Dans tous les cas, cette modalité vient remettre en cause la caractère national du baccalauréat, avec une valeur du bac ramenée à la supposée « valeur » de l’établissement (voir notre article sur le sujet). 

Une volonté rapidement rattrapée par la réalité

Si la réforme a mobilisé élèves et professeurs durant des mois, avec une répression féroce du gouvernement, le vrai test pour le Ministre a été la mise en pratique de sa réforme durant l’année scolaire qui vient de s’écouler. Parmi les nombreux dysfonctionnements constatés, les E3C sont devenus le symbole de l’échec du gouvernement dans sa réforme, imposée par la force et dans la précipitation. La publication sans cesse repoussée de la « banque nationale de sujets » a entraîné l’impossibilité pour les professeurs de préparer leurs élèves à des épreuves dont ils ne connaissaient ni la forme ni le fond.

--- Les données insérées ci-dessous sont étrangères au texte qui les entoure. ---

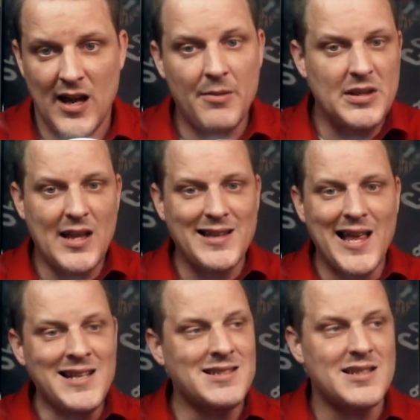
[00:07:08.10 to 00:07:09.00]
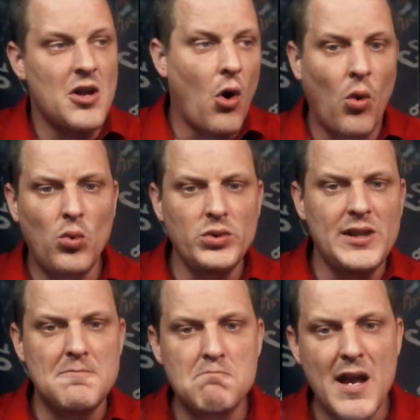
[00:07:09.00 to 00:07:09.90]
I mean, like, that's the
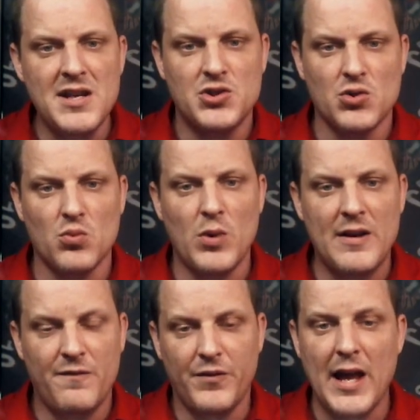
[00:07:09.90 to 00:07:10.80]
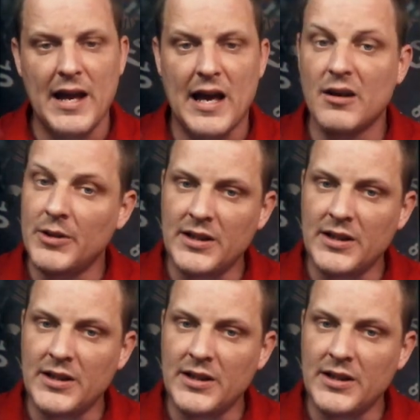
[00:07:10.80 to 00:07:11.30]
only major red flag on him.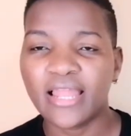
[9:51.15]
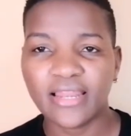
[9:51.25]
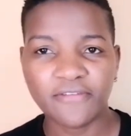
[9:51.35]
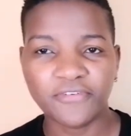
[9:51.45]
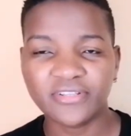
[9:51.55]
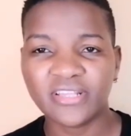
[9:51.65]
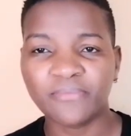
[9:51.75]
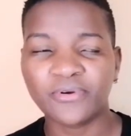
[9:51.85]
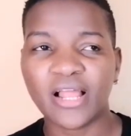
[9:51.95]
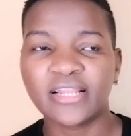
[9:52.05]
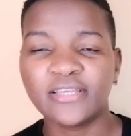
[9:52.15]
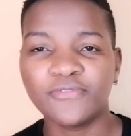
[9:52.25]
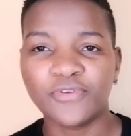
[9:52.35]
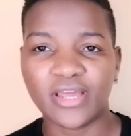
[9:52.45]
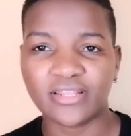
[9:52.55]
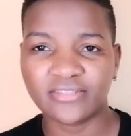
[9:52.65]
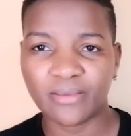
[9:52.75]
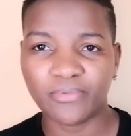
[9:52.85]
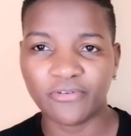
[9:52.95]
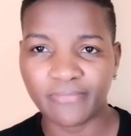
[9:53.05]
Like, for example, I'll give you an
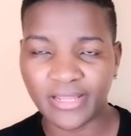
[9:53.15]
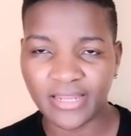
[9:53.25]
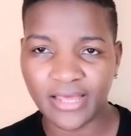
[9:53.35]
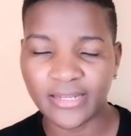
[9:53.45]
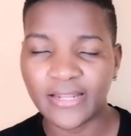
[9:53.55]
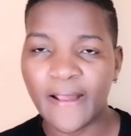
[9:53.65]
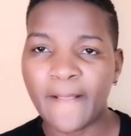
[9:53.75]
example of my dad.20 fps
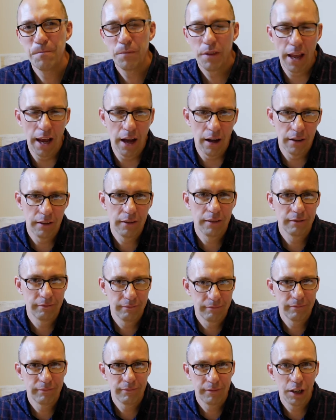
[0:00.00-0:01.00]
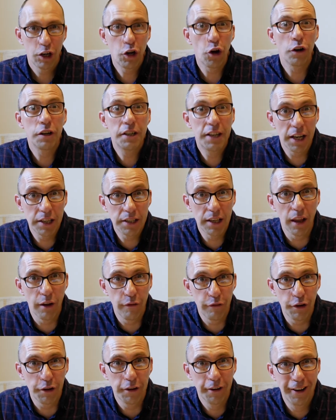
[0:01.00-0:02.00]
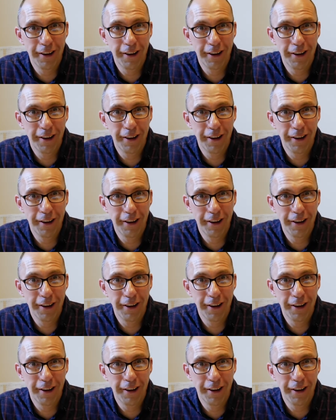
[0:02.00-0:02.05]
now, God does love you.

Cette situation a amené nombre d’élèves à protester contre la tenue de ces épreuves qui s’annonçaient comme un véritable fiasco, en bloquant leurs établissements pour empêcher la tenue des E3C. Face à cela, la réponse du gouvernement a été de nouveau la force et l’usage de la violence face à des manifestants pacifiques et souvent mineurs. Dans ce contexte, le gouvernement a trouvé pour le soutenir l’appui de chefs d’établissements zélés prêts à faire passer les épreuves coûte que coûte, donnant lieu à des situations ubuesques comme à Bordeaux où des lycées se sont retrouvés enfermés dans leur établissement pour composer. 

Face à cette situation, qui venait apporter la preuve de l’impossibilité de combiner diplôme national et contrôle continu, le ministre vient de répondre … par plus de contrôle continu ! Quand le sage montre la lune, l’idiot regarde le doigt. 

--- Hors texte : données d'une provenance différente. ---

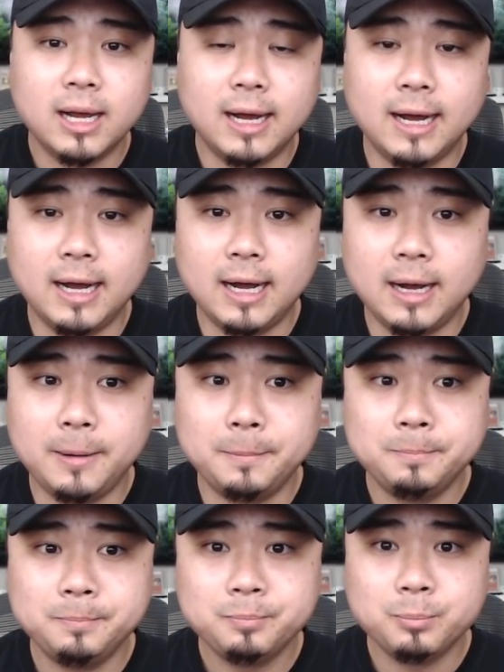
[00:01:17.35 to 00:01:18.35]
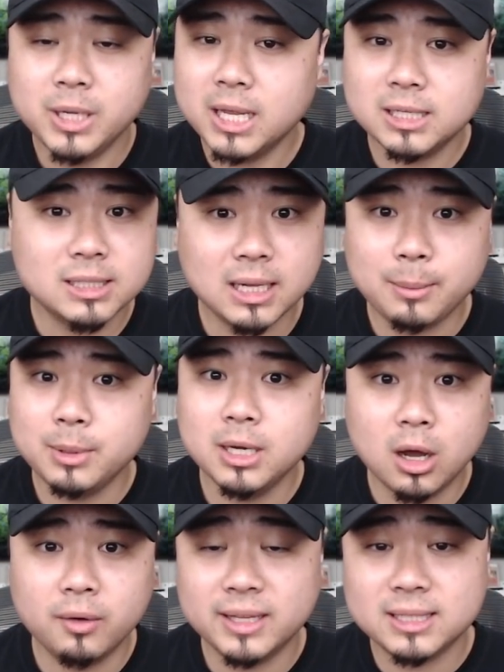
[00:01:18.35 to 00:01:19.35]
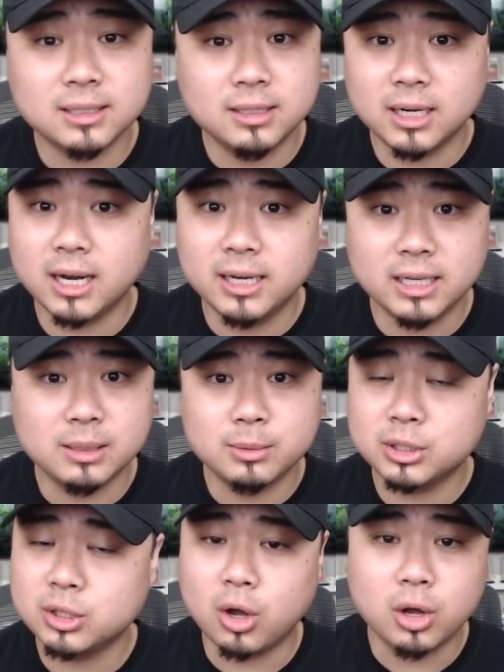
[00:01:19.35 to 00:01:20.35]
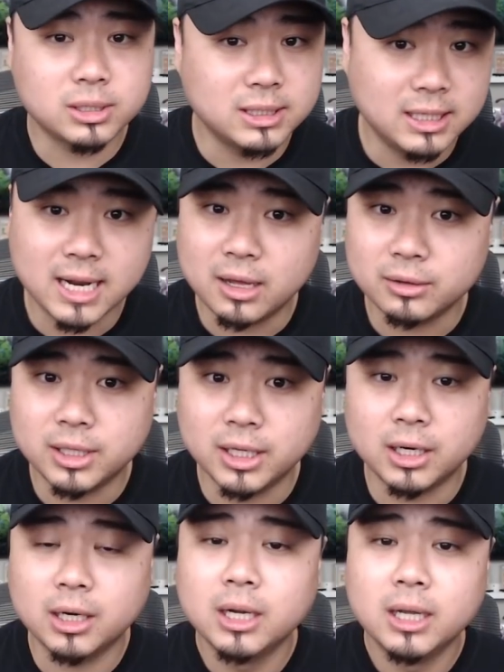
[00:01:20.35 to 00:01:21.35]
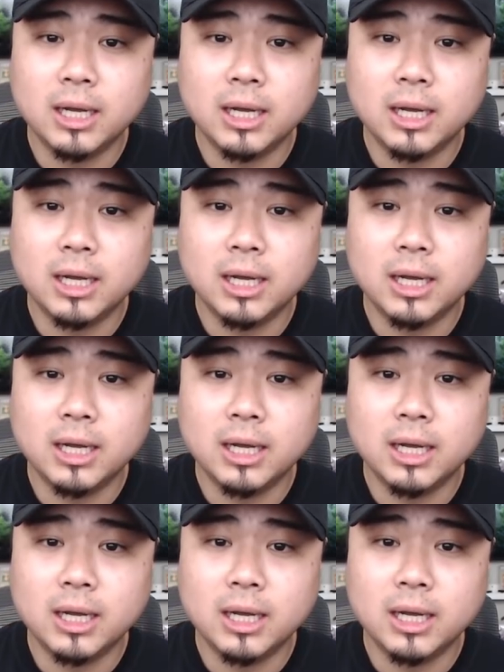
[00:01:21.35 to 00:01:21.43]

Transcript: um but yeah just let me know if that's a good idea i'm just tossing it out there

Exit les E3C, place aux Evaluations communes

Ce sont donc selon de nouvelles modalités que s’organisera la part de contrôle continu l’année prochaine pour le baccalauréat. Si Blanquer semble avoir entendu les critiques faites aux E3C, celui-ci propose des changements qui risquent en réalité d’aggraver les difficultés exposées par les E3C. 

Désormais, ces épreuves se nommeront Évaluations communes, afin d’intégrer une bonne fois pour toutes qu’il ne s’agit plus d’épreuves à proprement parler, mais bien d’un véritable contrôle continu, où l’on évalue les élèves à un moment donné. Une subtilité lexicale qui ne parlera évidemment qu’aux initiés, car le réel changement est ailleurs : si les E3C conservaient un semblant de cadre commun avec des dates d’épreuves définies nationalement, ce n’est plus le cas avec les « Évaluations communes ». Désormais, chaque établissement sera chargé en début d’année de définir un calendrier des épreuves, à partir de la banque nationale de sujet, qui, on l’espère, sera disponible dès la rentrée. On imagine déjà les difficultés administratives supplémentaires posée par cette décharge sur les établissements, déjà asphyxiés par la réforme du lycée et la suppression des filières. 

Désormais, la tenue du baccalauréat est donc laissée à la responsabilité des établissements, qui sont chargés d’en organiser désormais le calendrier même. Le caractère national du diplôme et la relative égalité entre les candidats qu’il permettait ne semblent plus être que de lointains souvenirs. 

En faisant ce choix, Blanquer effectue un véritable doigt d’honneur aux élèves et enseignants mobilisés l’année dernière contre les conséquences désastreuses des E3C, en proposant un dispositif qui ne va qu’amplifier les problèmes constatés l’an dernier. 

Avec les Évaluations communes, Jean-Michel Blanquer acte sa déconnexion avec la réalité et confirme sa position de technocrate « réformant » du haut de sa tour de verre. Gageons que la mobilisation des premiers concernés à la rentrée l’en fera redescendre rapidement.